The Microsoft HoloLens seems to be the most interesting of these concepts. It is still in the developmental stage and is supposed to help anyone trying to assemble anything, should integrate with other Microsoft services such as Skype, and have the possibility of projecting video all around the floor. It is an improvement compared to the Sony glasses, with no mandatory connectable peripherals, awesome sensors and high definition holographic images. It should cost a pretty penny (some say in excess of $2500), however, the deliverance of future in the present should make one dig deep. It is due to be released this year.
The Epson Moverio BT-200 is more of the theme-park-in-your-living-room style, as it is basically a stationary contraption, with the glasses connecting to the mainframe by virtue of a special cable. With a few dozen applications developed by Epson itself (no third-party Google Play), it is chiefly aimed at scientists who need to interpret 3-D models for their own shady purposes.
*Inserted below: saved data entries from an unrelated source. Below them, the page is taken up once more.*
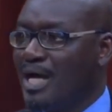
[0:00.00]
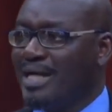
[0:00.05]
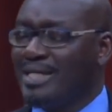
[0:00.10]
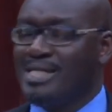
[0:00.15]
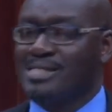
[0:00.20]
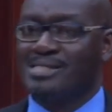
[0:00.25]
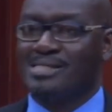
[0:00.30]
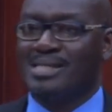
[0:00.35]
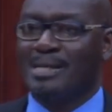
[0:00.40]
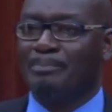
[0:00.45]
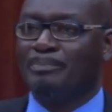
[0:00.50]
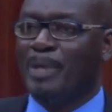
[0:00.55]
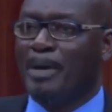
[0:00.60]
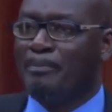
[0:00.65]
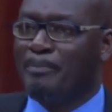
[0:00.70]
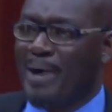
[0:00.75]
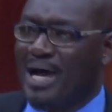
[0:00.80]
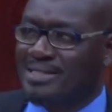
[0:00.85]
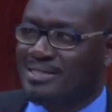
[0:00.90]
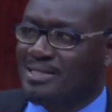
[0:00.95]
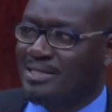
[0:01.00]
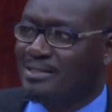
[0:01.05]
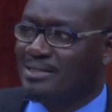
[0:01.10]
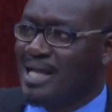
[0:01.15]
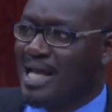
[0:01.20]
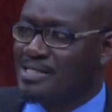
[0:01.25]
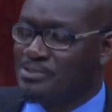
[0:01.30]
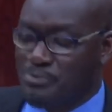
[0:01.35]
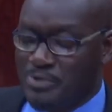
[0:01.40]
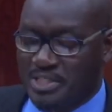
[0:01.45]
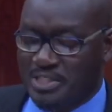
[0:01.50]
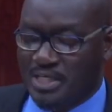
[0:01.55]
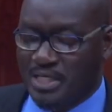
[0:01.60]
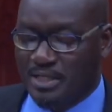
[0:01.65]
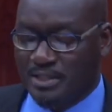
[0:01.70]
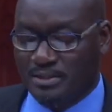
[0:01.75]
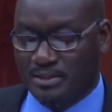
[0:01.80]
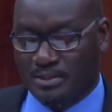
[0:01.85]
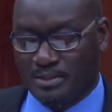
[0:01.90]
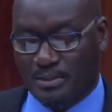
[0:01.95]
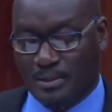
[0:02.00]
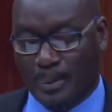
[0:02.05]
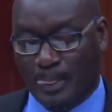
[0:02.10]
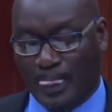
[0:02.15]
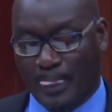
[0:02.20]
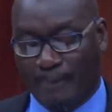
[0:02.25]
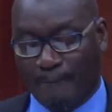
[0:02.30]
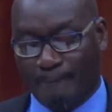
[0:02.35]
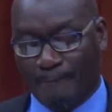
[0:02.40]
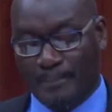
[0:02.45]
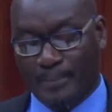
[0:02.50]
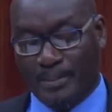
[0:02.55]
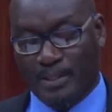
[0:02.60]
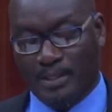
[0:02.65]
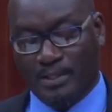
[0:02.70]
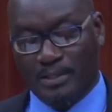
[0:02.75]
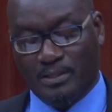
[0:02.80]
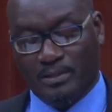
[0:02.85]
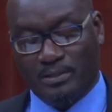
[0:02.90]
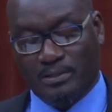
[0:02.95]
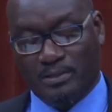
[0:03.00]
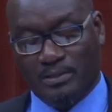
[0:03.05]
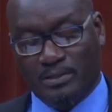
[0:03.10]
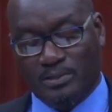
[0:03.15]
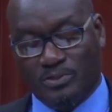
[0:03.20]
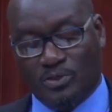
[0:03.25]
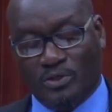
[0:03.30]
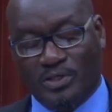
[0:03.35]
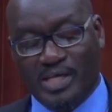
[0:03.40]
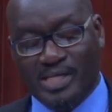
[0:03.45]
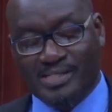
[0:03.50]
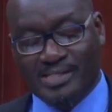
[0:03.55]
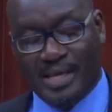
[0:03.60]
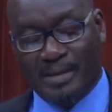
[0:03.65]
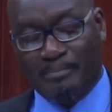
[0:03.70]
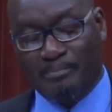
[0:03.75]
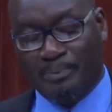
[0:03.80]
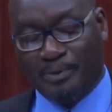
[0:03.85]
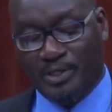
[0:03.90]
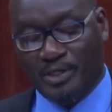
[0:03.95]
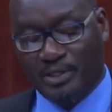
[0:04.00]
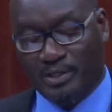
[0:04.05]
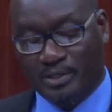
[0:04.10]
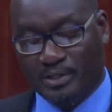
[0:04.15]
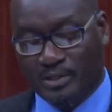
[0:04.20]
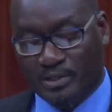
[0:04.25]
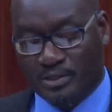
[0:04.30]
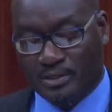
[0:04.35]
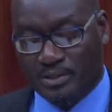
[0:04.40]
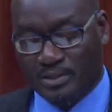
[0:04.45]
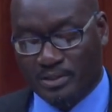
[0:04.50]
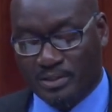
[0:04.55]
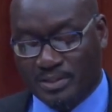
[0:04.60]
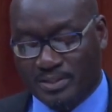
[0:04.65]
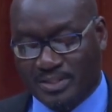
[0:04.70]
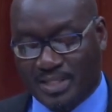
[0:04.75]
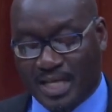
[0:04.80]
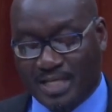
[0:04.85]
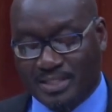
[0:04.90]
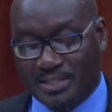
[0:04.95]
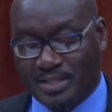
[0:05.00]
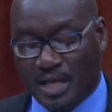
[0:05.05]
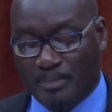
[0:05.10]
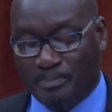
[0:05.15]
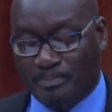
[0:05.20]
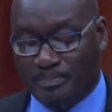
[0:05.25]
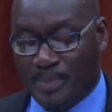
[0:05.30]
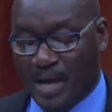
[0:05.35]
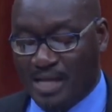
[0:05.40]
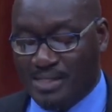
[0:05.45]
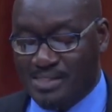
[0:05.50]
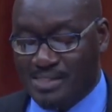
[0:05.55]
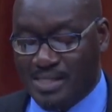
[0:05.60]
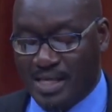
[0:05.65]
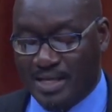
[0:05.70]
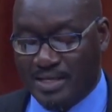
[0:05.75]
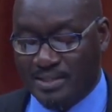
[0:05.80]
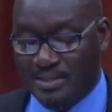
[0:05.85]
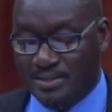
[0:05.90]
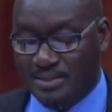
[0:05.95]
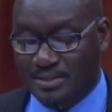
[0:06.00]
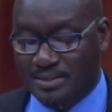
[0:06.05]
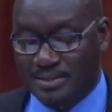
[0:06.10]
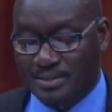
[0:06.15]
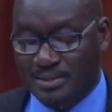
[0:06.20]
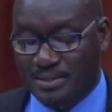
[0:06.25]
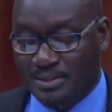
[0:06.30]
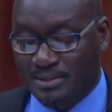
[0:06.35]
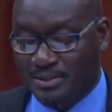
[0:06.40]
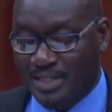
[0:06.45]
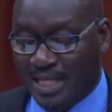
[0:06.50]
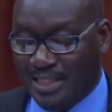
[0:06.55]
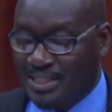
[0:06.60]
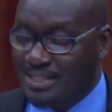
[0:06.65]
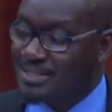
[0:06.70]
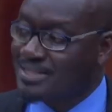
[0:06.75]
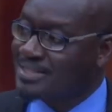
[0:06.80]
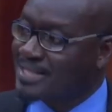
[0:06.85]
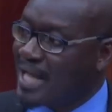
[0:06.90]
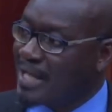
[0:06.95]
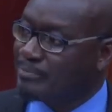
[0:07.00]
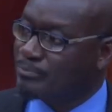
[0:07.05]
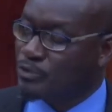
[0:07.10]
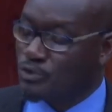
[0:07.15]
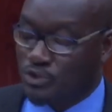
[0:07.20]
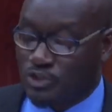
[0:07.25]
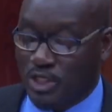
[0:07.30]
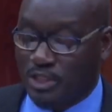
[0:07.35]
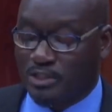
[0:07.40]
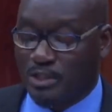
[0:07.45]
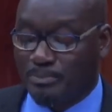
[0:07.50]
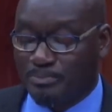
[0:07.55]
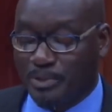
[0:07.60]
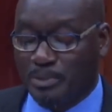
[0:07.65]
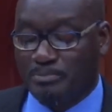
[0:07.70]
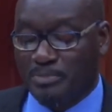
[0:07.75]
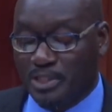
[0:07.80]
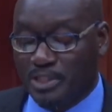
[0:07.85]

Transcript: and the pattern has returned. So this MP stands up and says that it's time to shut up the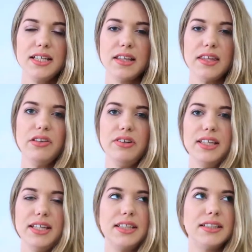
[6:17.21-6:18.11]
nothing
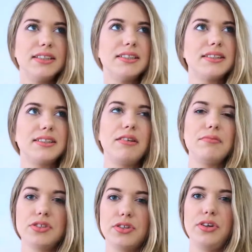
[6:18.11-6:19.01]
really
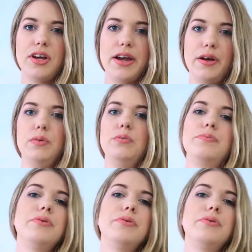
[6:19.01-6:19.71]
seems to help,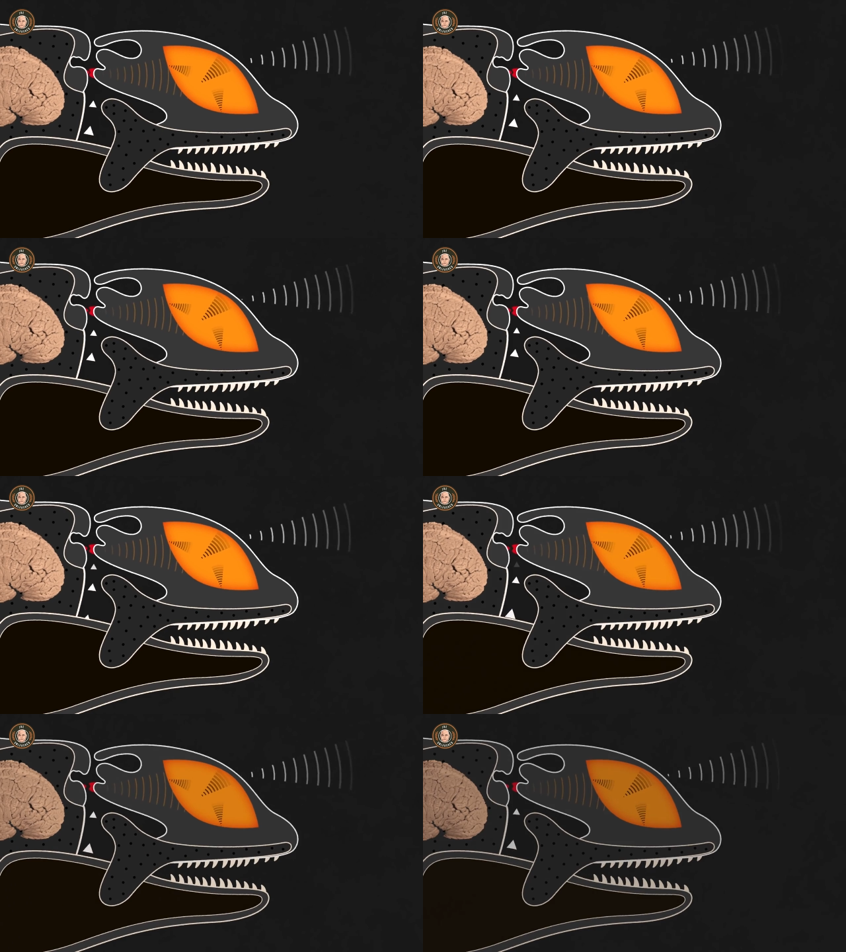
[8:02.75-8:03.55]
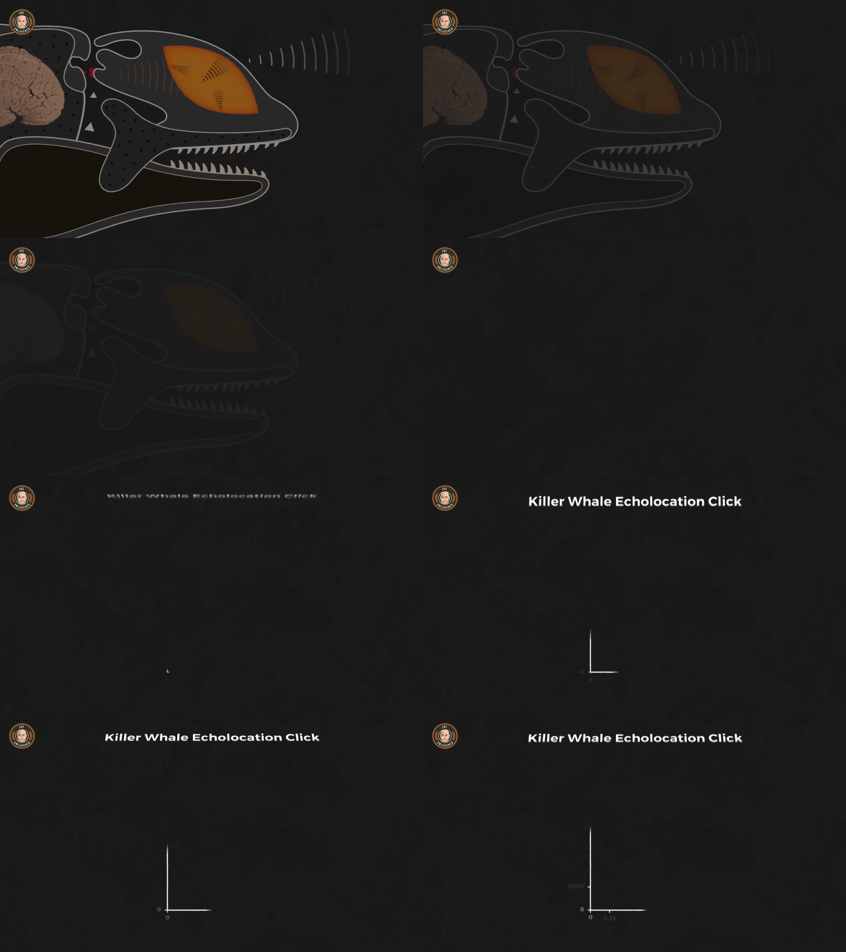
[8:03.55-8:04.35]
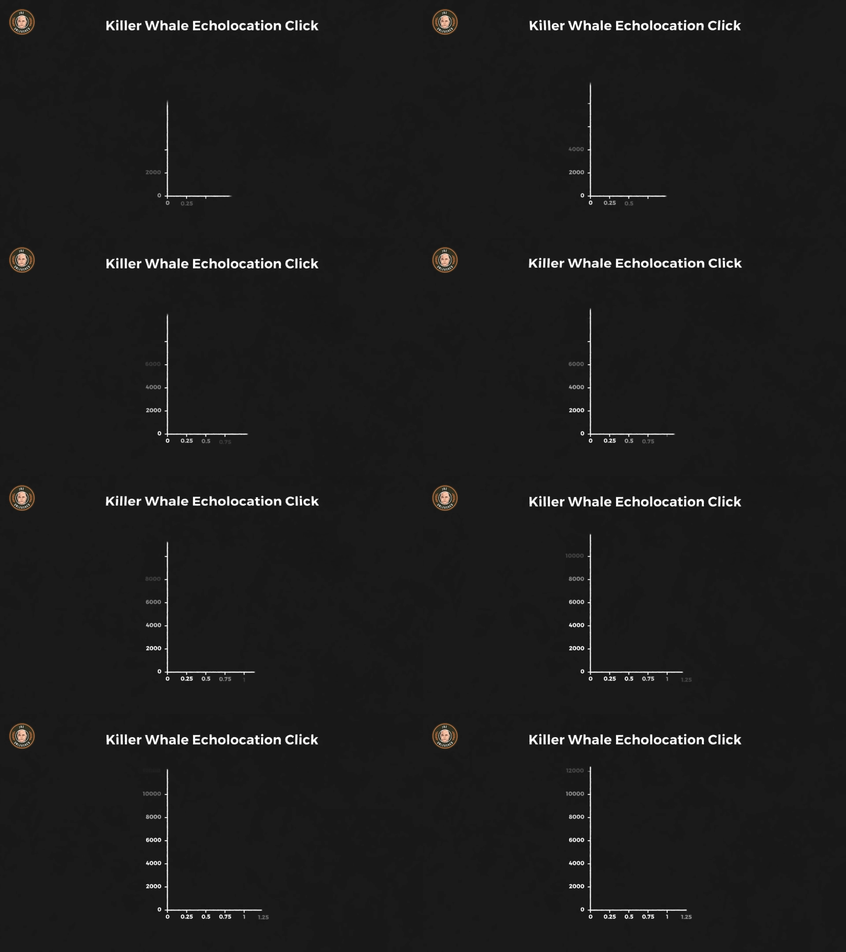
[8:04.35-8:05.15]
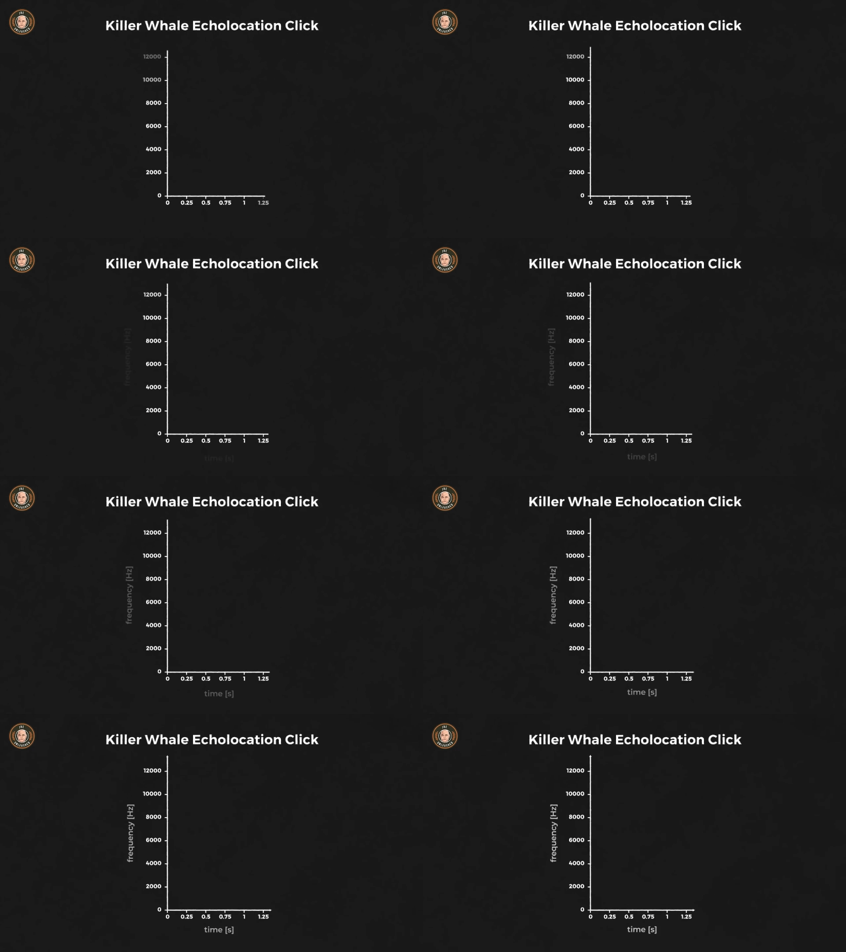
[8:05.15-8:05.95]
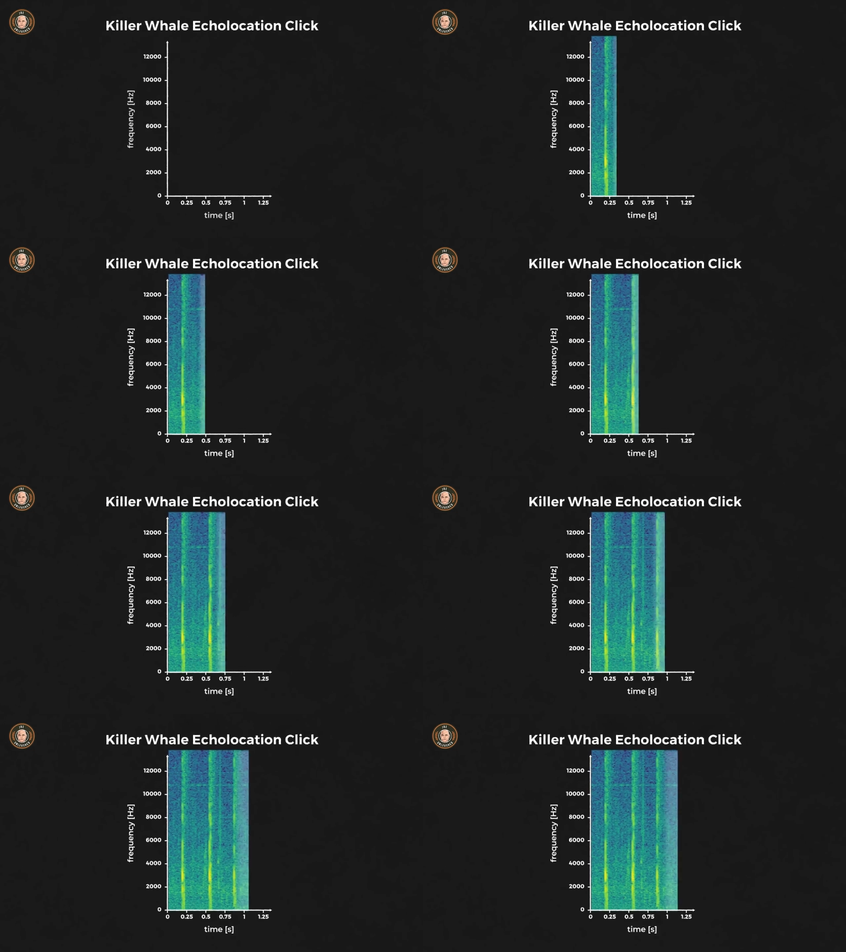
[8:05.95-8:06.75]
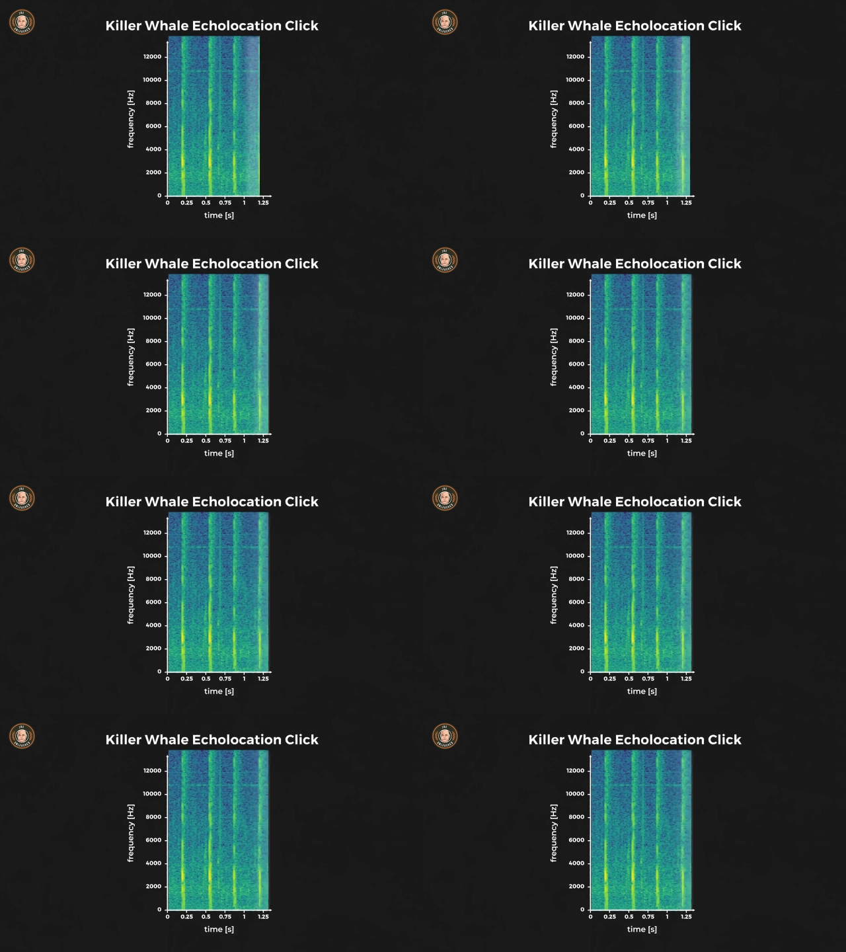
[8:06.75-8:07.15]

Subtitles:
(no speaker visible)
Available for $700.
The Vuzix M100 has the massive downside of a control box attached to the glasses themselves and manual controls on each side of the lenses. On the other hand, some cool features include voice recognition software for some of the features and an Android-based application for control as is the case with the Sony glasses. It boasts some applications of its own making plus some downloadable from Google Play. Costs $1000.
The Optivent Ora-1 falls within the same lines as Sony smart glasses and the defunct Google glass, having vision augmenting screens, with the major difference that they are movable which translates into an always present front view objects. It also boasts highly sensitive sensors that adjust the contrast and brightness of your image in real time. What will probably be the best feature of the Ora-1, the capability to behave as an independent Android device, makes it a must-test for all augmented reality buffs. Though not out of the development phase just yet, Optivent is already taking preorders.
The Sony smart glasses are what can be construed as a fun and functional device, coming at an attractive price, in today’s market. Though augmented reality by the way of Sci-Fi goggles hasn’t arrived yet, the glasses have paved the way for future products that will exist both for the needs of developers and the pleasure of the average enthusiast.